If a line in the records below contains the word "frames", return that line.

Stored data entries:
--------------------------------------------------

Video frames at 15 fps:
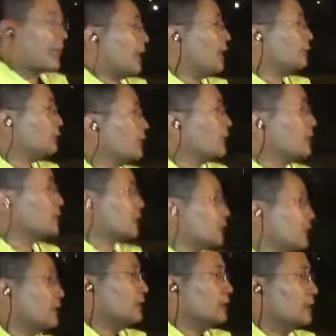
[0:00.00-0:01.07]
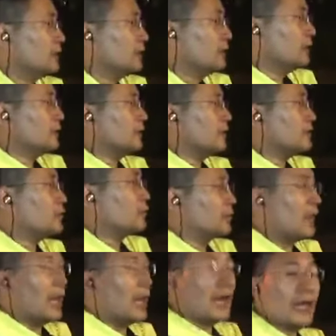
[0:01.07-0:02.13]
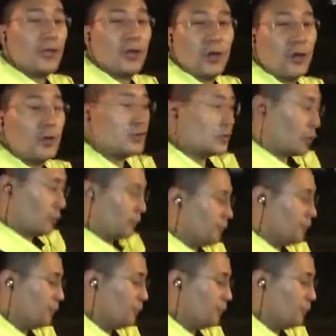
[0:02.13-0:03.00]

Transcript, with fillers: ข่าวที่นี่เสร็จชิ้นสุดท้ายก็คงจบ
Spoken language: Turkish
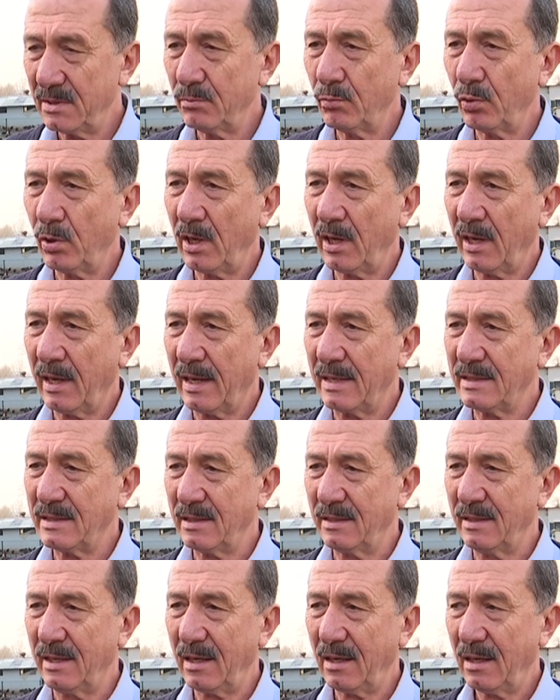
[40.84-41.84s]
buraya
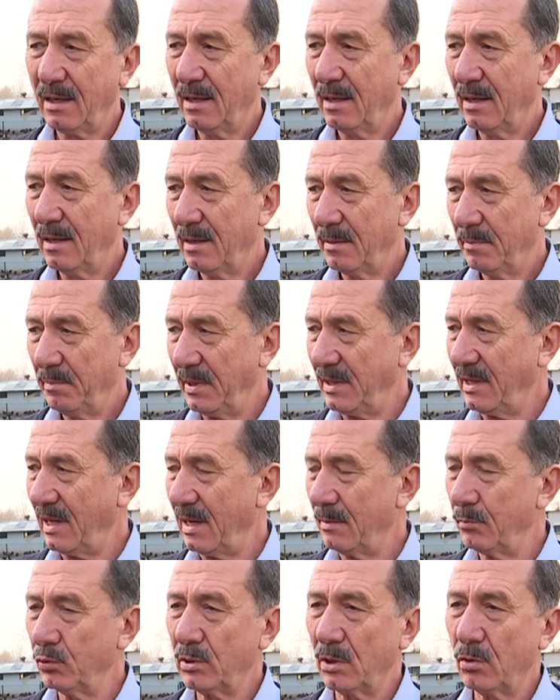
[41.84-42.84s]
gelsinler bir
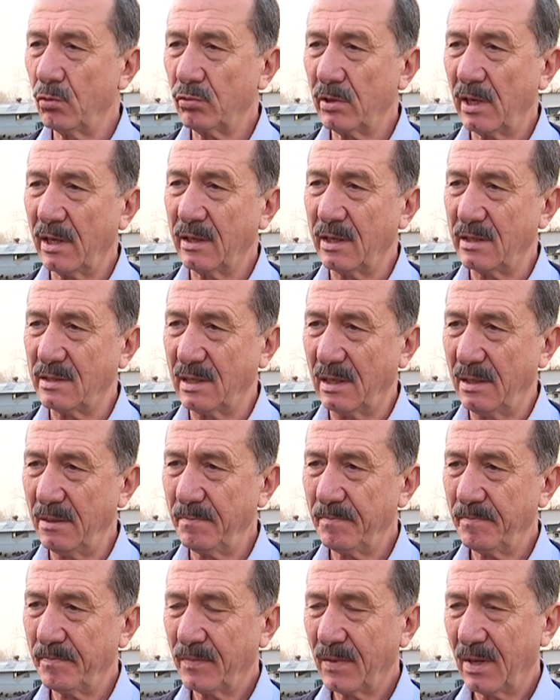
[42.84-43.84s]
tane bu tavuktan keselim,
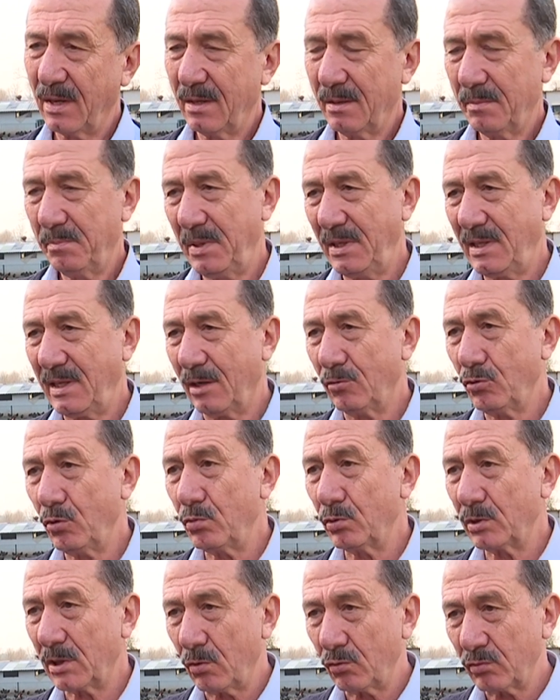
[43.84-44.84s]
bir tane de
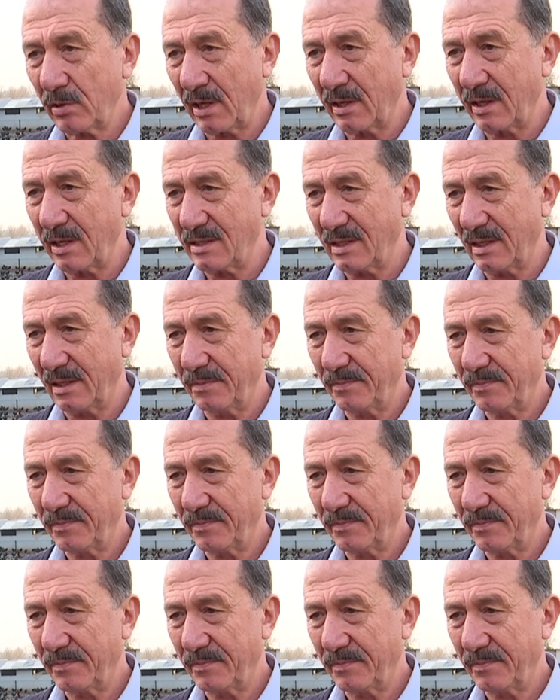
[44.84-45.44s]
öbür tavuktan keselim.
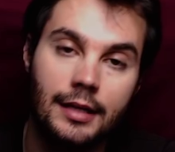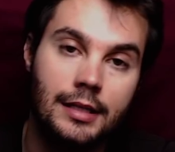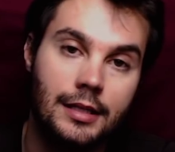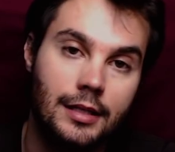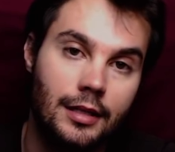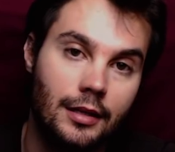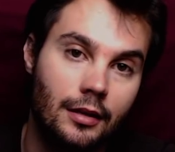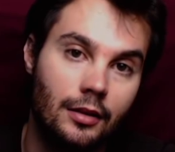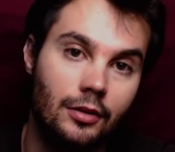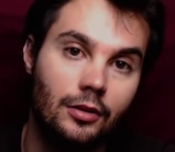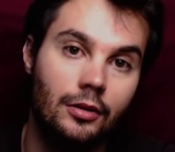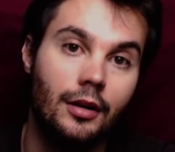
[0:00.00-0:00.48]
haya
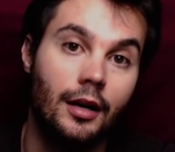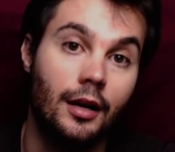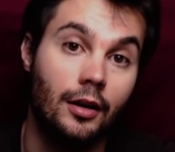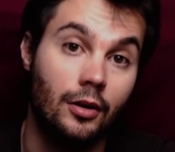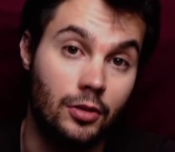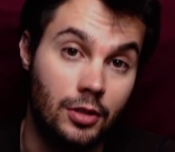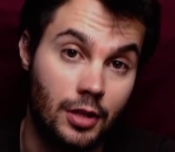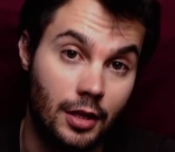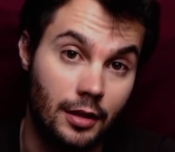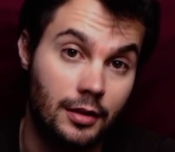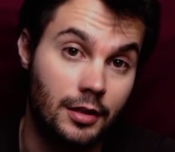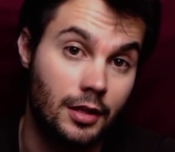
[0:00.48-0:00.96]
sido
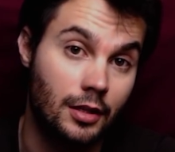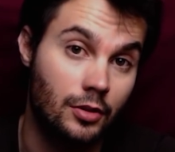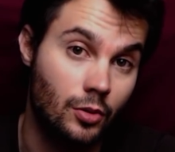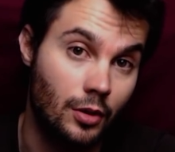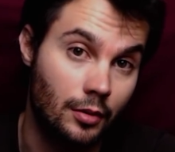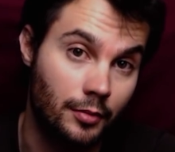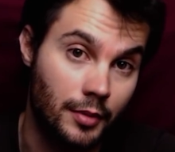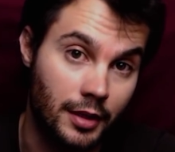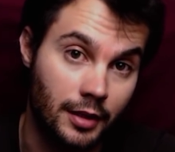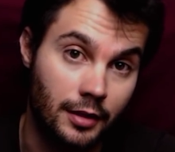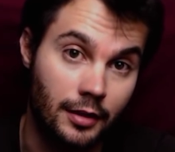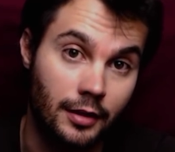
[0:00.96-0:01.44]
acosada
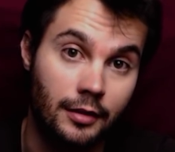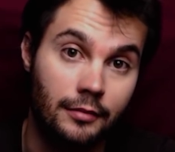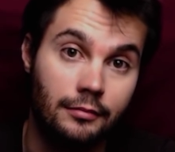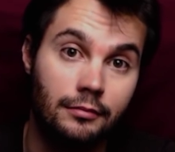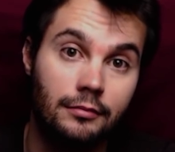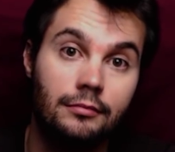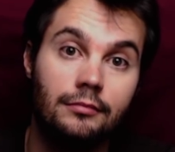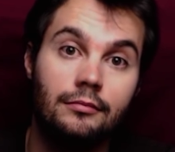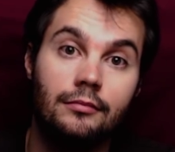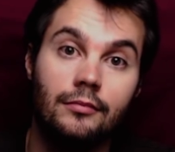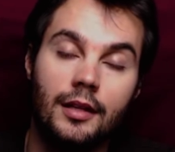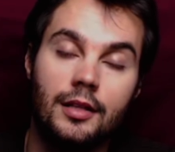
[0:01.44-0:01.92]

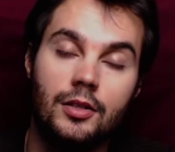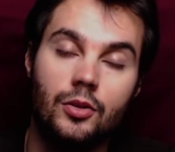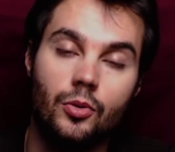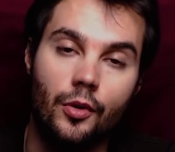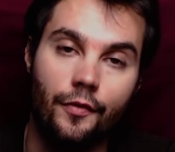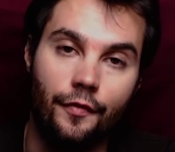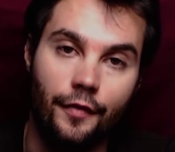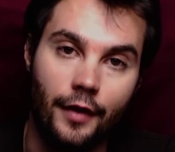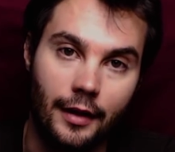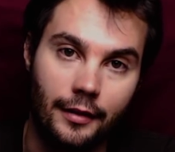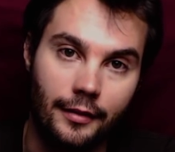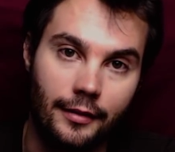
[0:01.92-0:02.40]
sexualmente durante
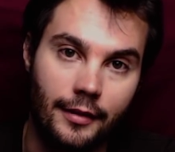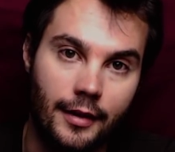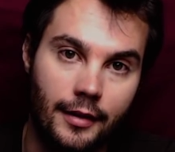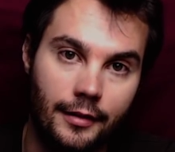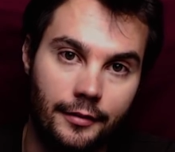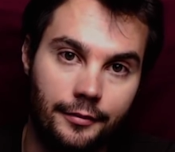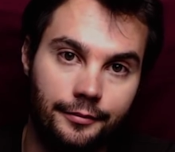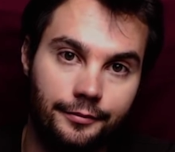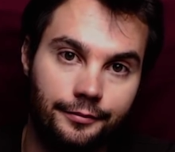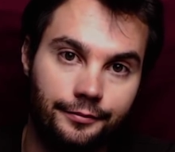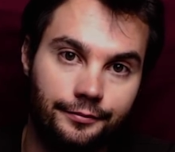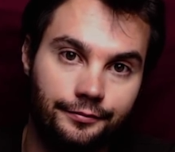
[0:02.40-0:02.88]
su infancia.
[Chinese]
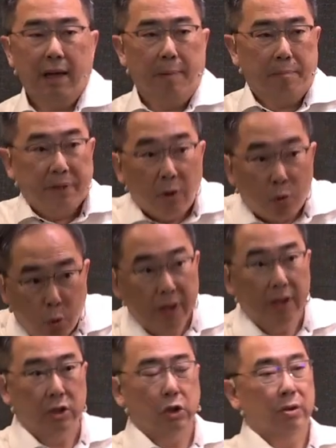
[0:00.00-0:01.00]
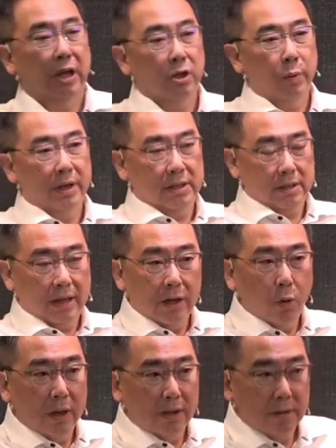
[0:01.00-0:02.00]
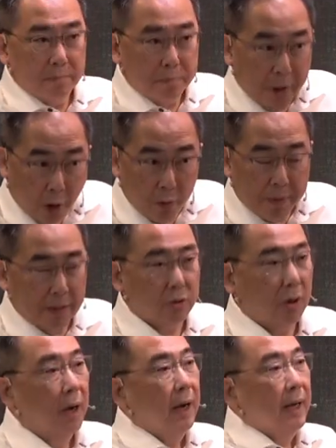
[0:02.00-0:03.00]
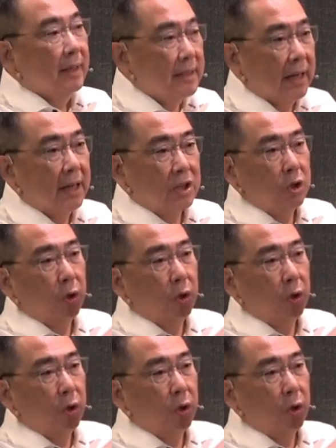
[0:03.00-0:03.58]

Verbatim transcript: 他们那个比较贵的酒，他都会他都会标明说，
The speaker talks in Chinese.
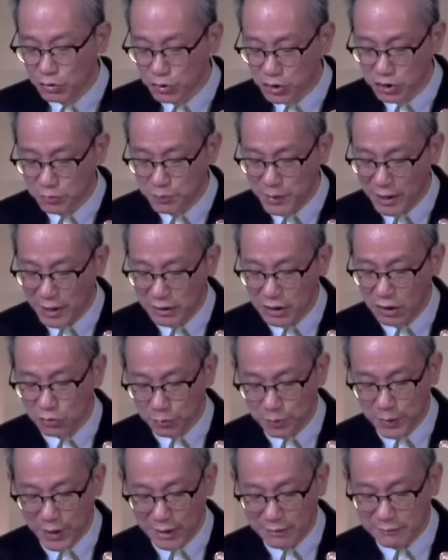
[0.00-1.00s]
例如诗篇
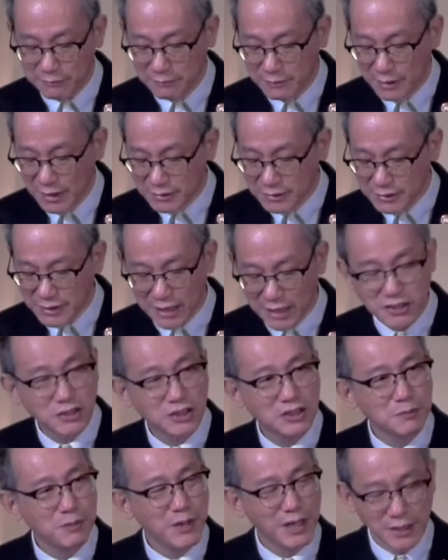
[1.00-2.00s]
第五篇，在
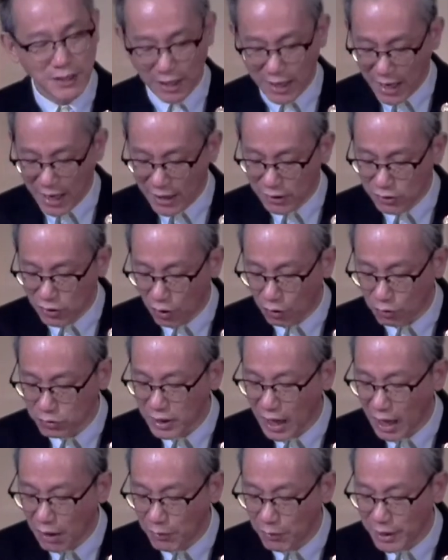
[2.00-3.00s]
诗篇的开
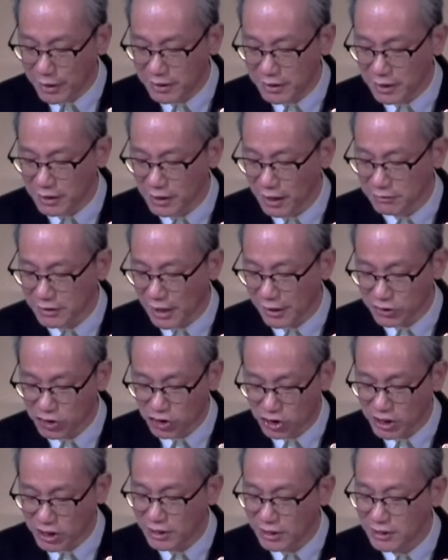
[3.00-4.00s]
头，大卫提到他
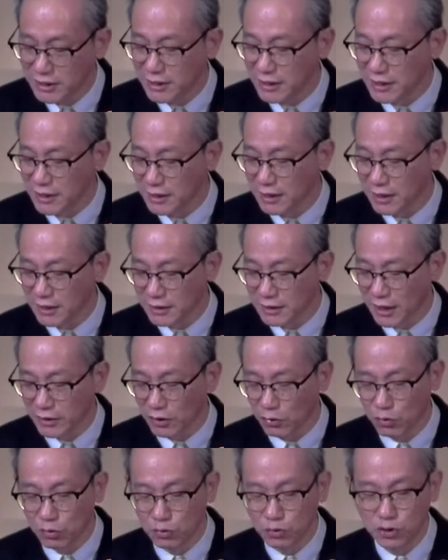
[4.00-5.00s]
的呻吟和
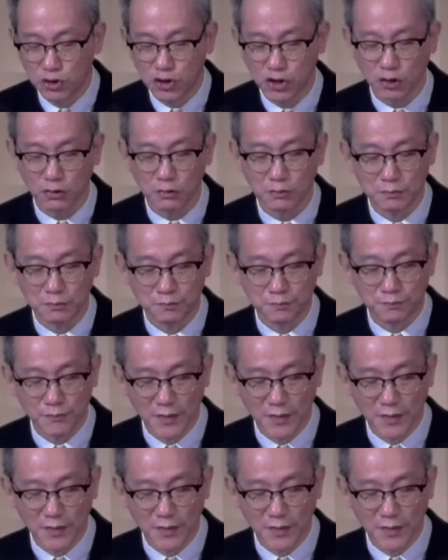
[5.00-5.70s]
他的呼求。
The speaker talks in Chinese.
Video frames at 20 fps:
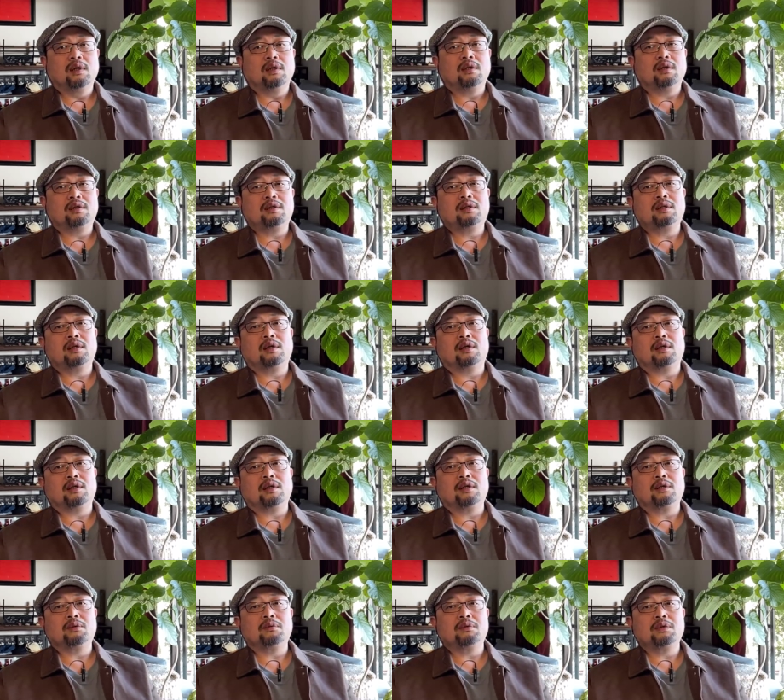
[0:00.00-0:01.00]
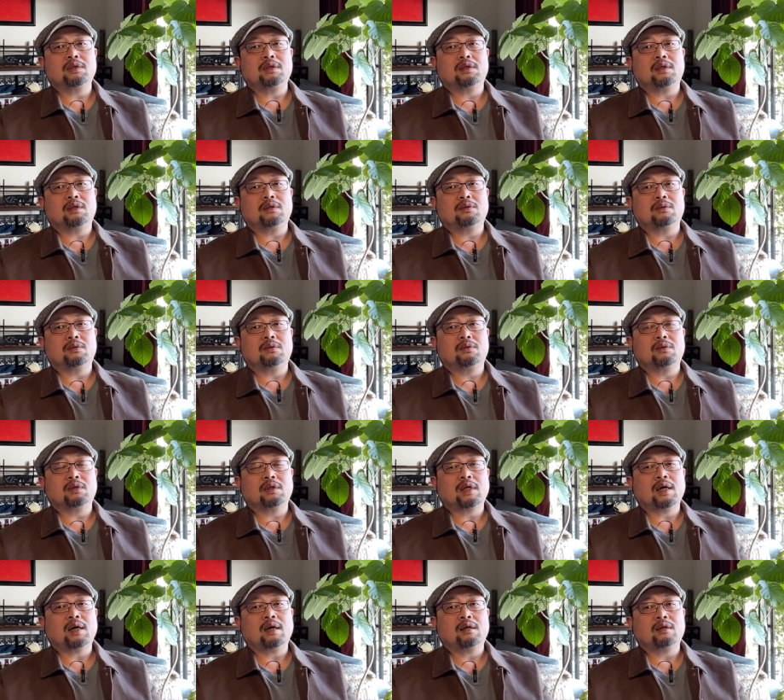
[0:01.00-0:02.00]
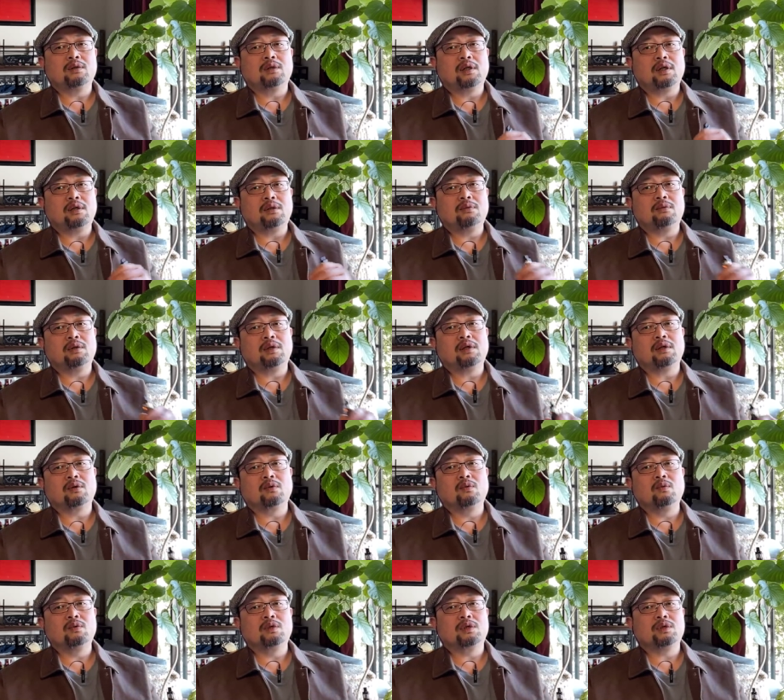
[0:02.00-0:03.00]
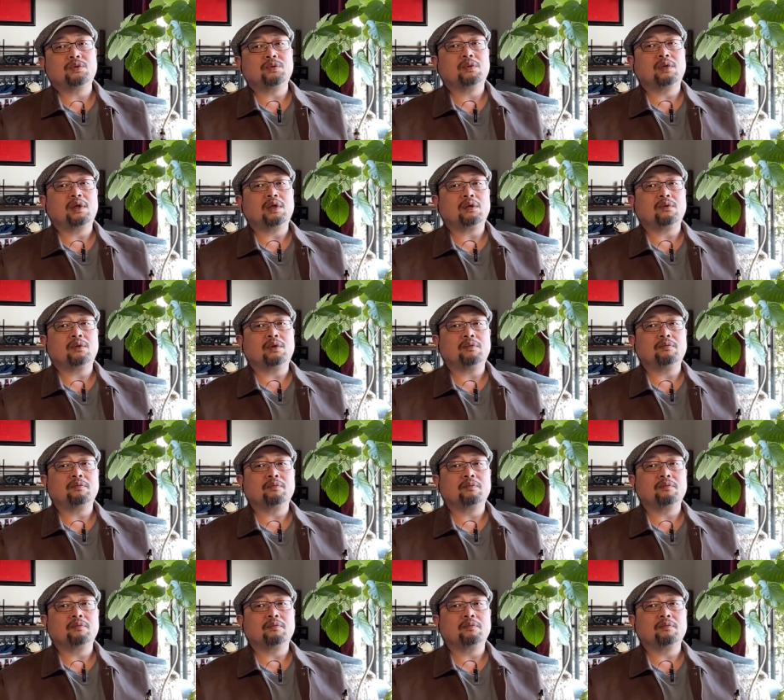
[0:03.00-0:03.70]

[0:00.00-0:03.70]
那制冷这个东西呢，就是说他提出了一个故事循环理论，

--------------------------------------------------

Task solution:
Video frames at 15 fps:
Video frames at 20 fps:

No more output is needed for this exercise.